# Apartment Accommodations - Need Advice



## Team White Powder (Dec 3, 2013)

Hey Everyone!

My wife and I just moved to Abu Dhabi. We're familiar with quite a few things here since I've personally worked here short time in the past.

Now, we're new to the area she'll be working in and would like some recommendations, hopefully from those that have done some recent apartment shopping.

We're both very aware of the nightmares that can come with apartment hunting here. We're more looking for advice and recommendations.

We're currently looking for a small 1 bedroom (we're pretty low maintenance) either in Khalifa City or on Yas Island.

Questions:
1.) Which areas are better to live in within near or around Khalifa City A?

2.) Does anyone have a realtors/realtor companies they trust and/or recommend?

Our biggest issue is that time is of the essence.
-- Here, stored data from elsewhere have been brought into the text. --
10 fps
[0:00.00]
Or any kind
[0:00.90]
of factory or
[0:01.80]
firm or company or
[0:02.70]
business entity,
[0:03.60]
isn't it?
Once, I get a few leads on these issues I'm sure I'll need some advice on getting a car. 

Thanks for any help given.


----------



## Team White Powder (Dec 3, 2013)

Another Question...

She'll be working south of Khalifa City. I've heard of people living in Dubai and work in Abu Dhabi... Can someone explain that and if it's worth it? I only ask this because I hear living in Dubai is more affordable.

Thanks again for any help,


----------



## busybee2 (Aug 8, 2013)

Team White Powder said:


> Another Question...
> 
> She'll be working south of Khalifa City. I've heard of people living in Dubai and work in Abu Dhabi... Can someone explain that and if it's worth it? I only ask this because I hear living in Dubai is more affordable.
> 
> Thanks again for any help,


people do commute from dxb to auh because there is more to do as a couple and its cheaper.. but that road is a nitemare and now if you work for government or semi you have to live in auh emirate. i wouldnt commute as its a pretty dangerous road!!!

it will really depend on your budget and then can give you likely areas for that budget.


----------



## busybee2 (Aug 8, 2013)

is she the one working? can she sponsor you? or are you working too? only certain female professions can sponsor spouses!


----------



## Team White Powder (Dec 3, 2013)

busybee2 said:


> is she the one working? can she sponsor you? or are you working too? only certain female professions can sponsor spouses!


She's currently the one working, and yes she can sponsor me. I'm working, but nothing in relation to the UAE (purely online).

I'll be the one apartment hunting as she's working. I'm just concerned since I'm not sure exactly where to start. I did read the guide to apartment hunting in Dubai, but I'm not sure how much that pertains to Abu Dhabi.


----------



## busybee2 (Aug 8, 2013)

it depends on your budget thats a good start to tell you where you can find somewhere.


----------



## Team White Powder (Dec 3, 2013)

busybee2 said:


> it depends on your budget thats a good start to tell you where you can find somewhere.


From what research I've done you can get a decent apartment for 90,000 AED/year.

Our budget is 80,000 - 100,000/year for a 2 bedroom/2bath.


----------



## busybee2 (Aug 8, 2013)

Team White Powder said:


> From what research I've done you can get a decent apartment for 90,000 AED/year.
> 
> Our budget is 80,000 - 100,000/year for a 2 bedroom/2bath.


not sure thats the case now think of al reef 2 bed villa is 110 maybe the apartments nearer the 100 mark but with the deletion of the rent cap prices are going way up.


----------



## Team White Powder (Dec 3, 2013)

Just to give an update. My wife and I went to Better Homes LLC and they've been very helpful so far. If anyone has anything to say about them I'd appreciate it.


----------